*** Extracted entries ***

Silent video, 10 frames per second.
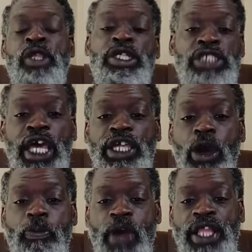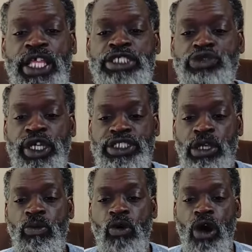Take your breath and drink
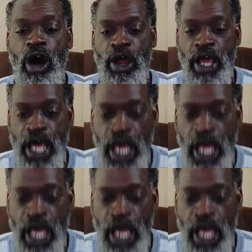some water.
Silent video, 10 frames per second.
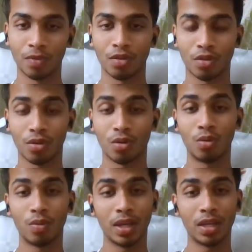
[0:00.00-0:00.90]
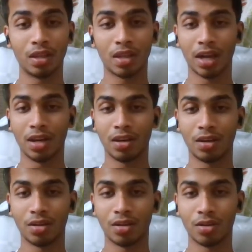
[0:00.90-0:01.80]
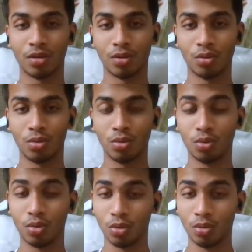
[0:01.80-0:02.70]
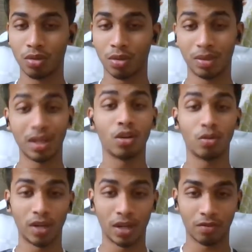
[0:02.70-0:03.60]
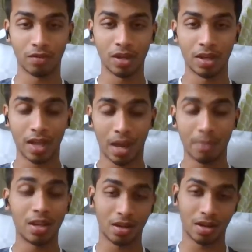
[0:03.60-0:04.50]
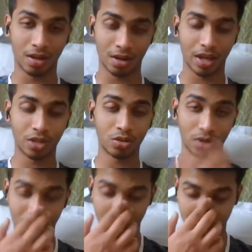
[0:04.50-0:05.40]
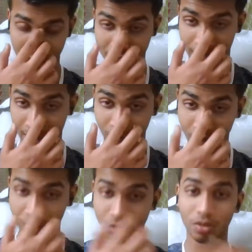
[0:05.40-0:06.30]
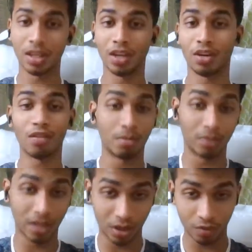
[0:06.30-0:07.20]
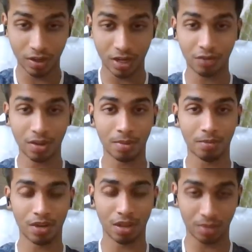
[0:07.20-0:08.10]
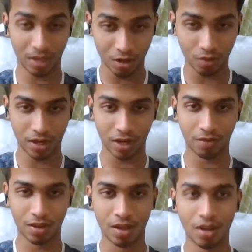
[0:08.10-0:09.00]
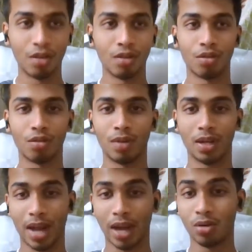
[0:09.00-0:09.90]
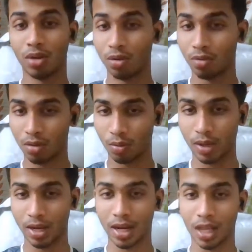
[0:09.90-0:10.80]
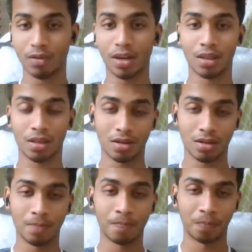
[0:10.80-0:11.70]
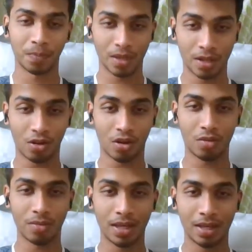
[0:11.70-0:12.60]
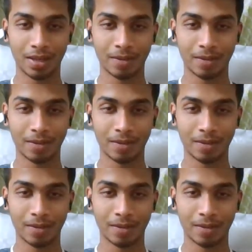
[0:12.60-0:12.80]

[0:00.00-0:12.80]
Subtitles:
So we decided to do something innovative. I mean, our HOD said that we should think of something innovative, come up with something innovative. So we tried to reduce the weight as well as the economy.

*** End of Extracted entries ***

• **What this task involves**:
Print all of the entries word for word. Skip any images they contain.

• **Answer for the task**:
Silent video, 10 frames per second.
Take your breath and drink
some water.
Silent video, 10 frames per second.
[0:00.00-0:00.90]
[0:00.90-0:01.80]
[0:01.80-0:02.70]
[0:02.70-0:03.60]
[0:03.60-0:04.50]
[0:04.50-0:05.40]
[0:05.40-0:06.30]
[0:06.30-0:07.20]
[0:07.20-0:08.10]
[0:08.10-0:09.00]
[0:09.00-0:09.90]
[0:09.90-0:10.80]
[0:10.80-0:11.70]
[0:11.70-0:12.60]
[0:12.60-0:12.80]

[0:00.00-0:12.80]
Subtitles:
So we decided to do something innovative. I mean, our HOD said that we should think of something innovative, come up with something innovative. So we tried to reduce the weight as well as the economy.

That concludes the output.